Another highly prevalent malpractice that private hospitals indulge in — especially when they know that the patient has an insurance scheme — is to provide “unnecessary care”. They prescribe unnecessary tests and procedures, and hospitalisation when it is not required.
“Patients are pushed towards hospitalisation, even when they don’t need it. They are pushed towards surgery when they don’t need it. There have been lots of cases where women are being sterilised. For example, poor women in Bihar who were forced into hysterectomy,” he said.
“So the patients’ experience tells us that this thing about free care is false.”

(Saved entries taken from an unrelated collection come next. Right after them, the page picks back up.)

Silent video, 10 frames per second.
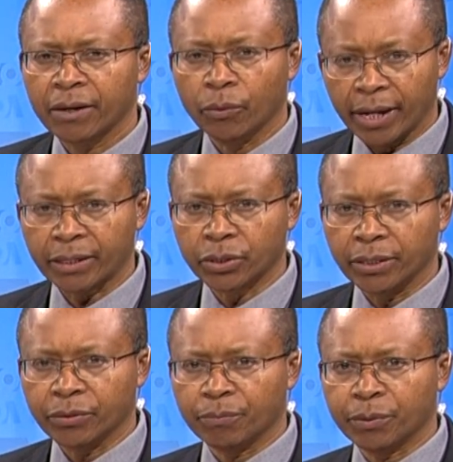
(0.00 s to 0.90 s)
We
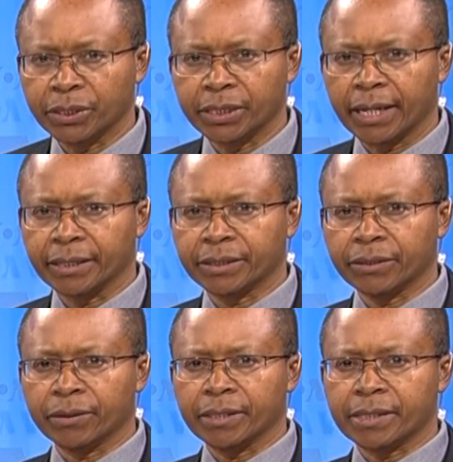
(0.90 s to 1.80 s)
actually do appreciate
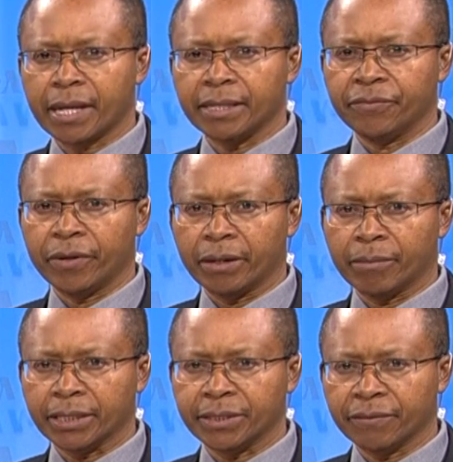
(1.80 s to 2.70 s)
your insights very much.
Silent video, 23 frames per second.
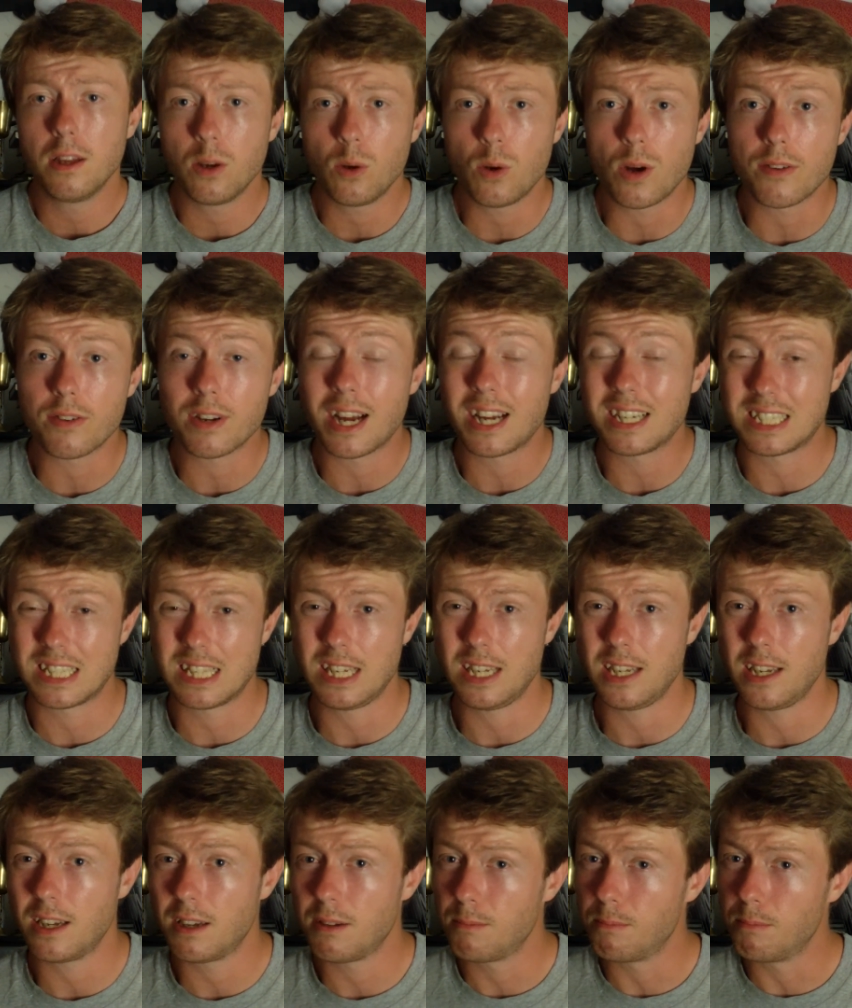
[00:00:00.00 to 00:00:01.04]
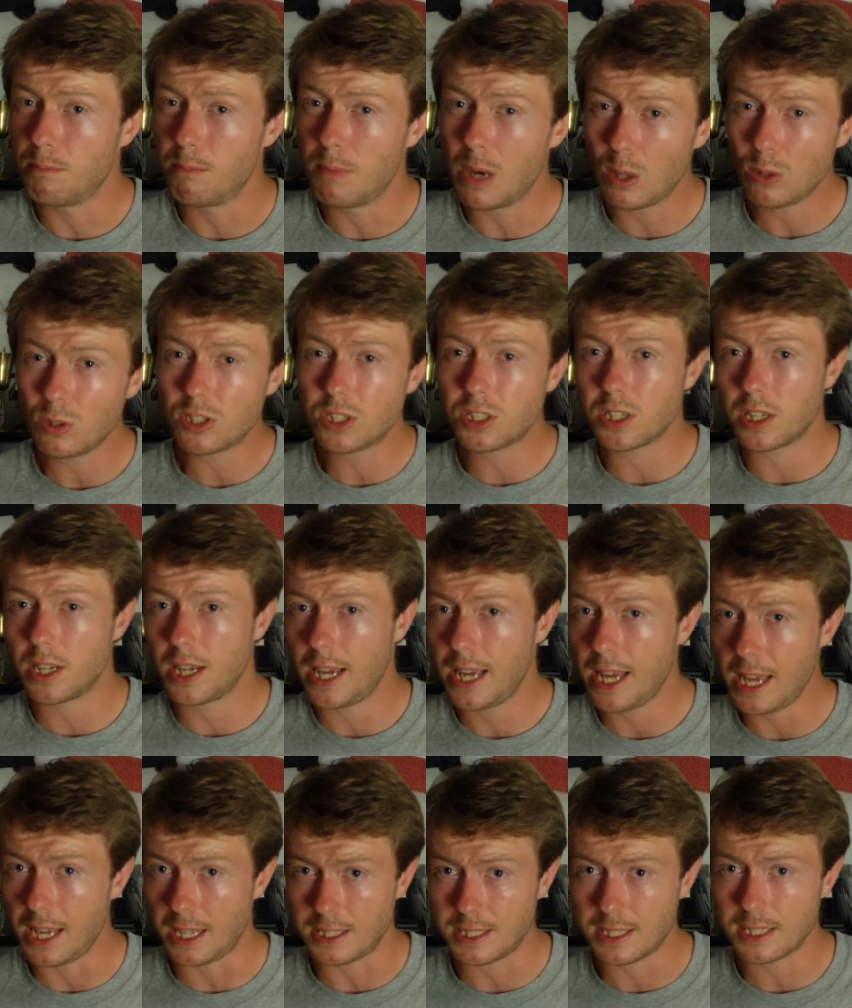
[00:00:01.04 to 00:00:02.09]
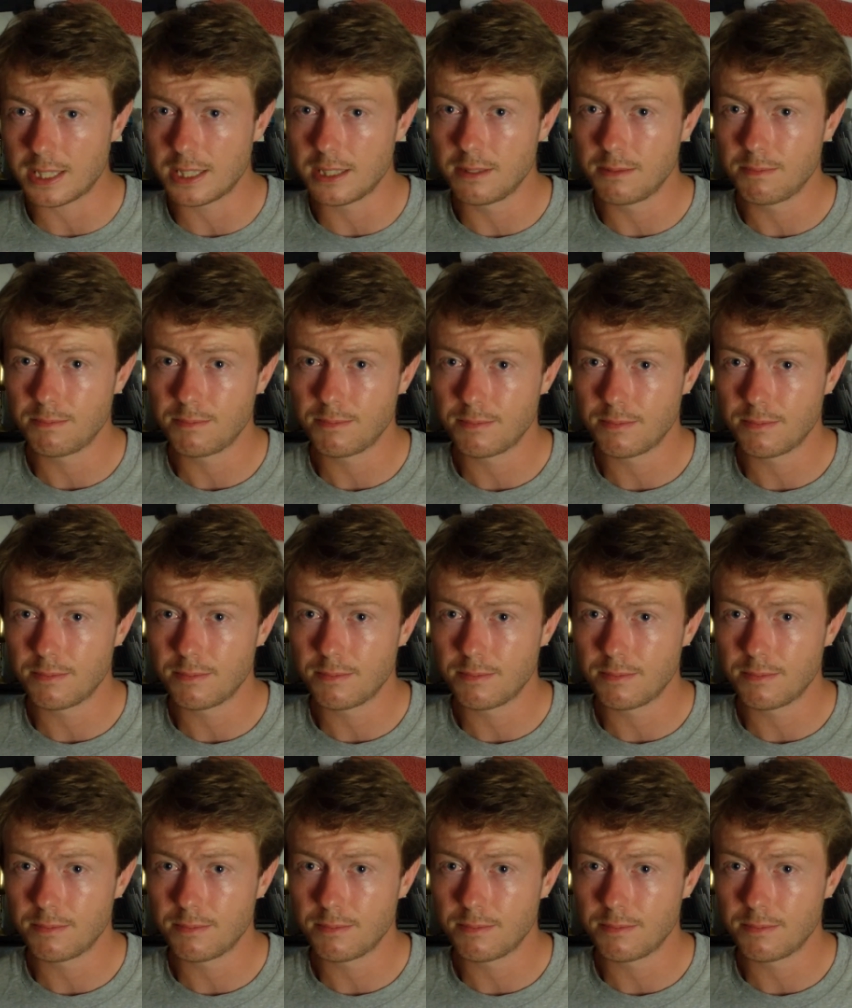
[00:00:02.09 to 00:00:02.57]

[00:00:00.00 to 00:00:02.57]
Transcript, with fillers: Whoever has the most hits,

Most importantly, given the oligopoly in the healthcare sector — especially in the hospital care market, which is dominated by a handful of large, apathetic and profiteering corporate hospital chains — the costs of healthcare as well as the insurance premium will only keep rising.
“As oligopolisation increases, the cost of care also steeply increases. This has also been the experience in many developed countries like the US, Singapore, etc. Even OECD countries are not being able to deal with these kinds of costs,” said Mukherjee.
“Look at states in India where insurance is popular, like Kerala, where the premium is increasing. The state has to keep giving more money to the insurance companies over time as it only becomes costlier. Because the cost of care increases and the premium increases.”
Again, it is vital to remember that an insurance premium is a one-time payment, and not a guarantee of the services one gets in return.
“But if you invest in public systems, it’s an investment which gives continuous returns. If you recruit a doctor, it’s a human resource you’re creating. You build a system in the hospital to deliver medicines, it’s a systemic thing, which has a long-term gains, which insurance does not provide,” Mukherjee said.
“So every time you’re paying the premium, this money is given up in some sense. Whether in return you get some care is a derivation, not a natural outcome.”
India is already among the countries with the lowest expenditure on health as a percentage of GDP — the Centre spends around 1.2% of the GDP on health. This is also the lowest expenditure on public health among the BRICS countries. Even the National Health Policy 2017 approved by the BJP-led NDA had recommended increasing the central government spending to at least 2.5% of the GDP by 2025.
Investing in public health is not only good for the economy, with long-term impacts on the well-being and productivity of the people, but is also “is the best regulation a country can have over the private sector”, as Mukherjee said.
“If all the care is provided by the private sector and then you want to regulate prices in the private sector, it will not work, because they have a virtual monopoly over the care. You need to have an economic instrument to exercise control, and a viable public sector is the most effective instrument to check and negotiate costs.”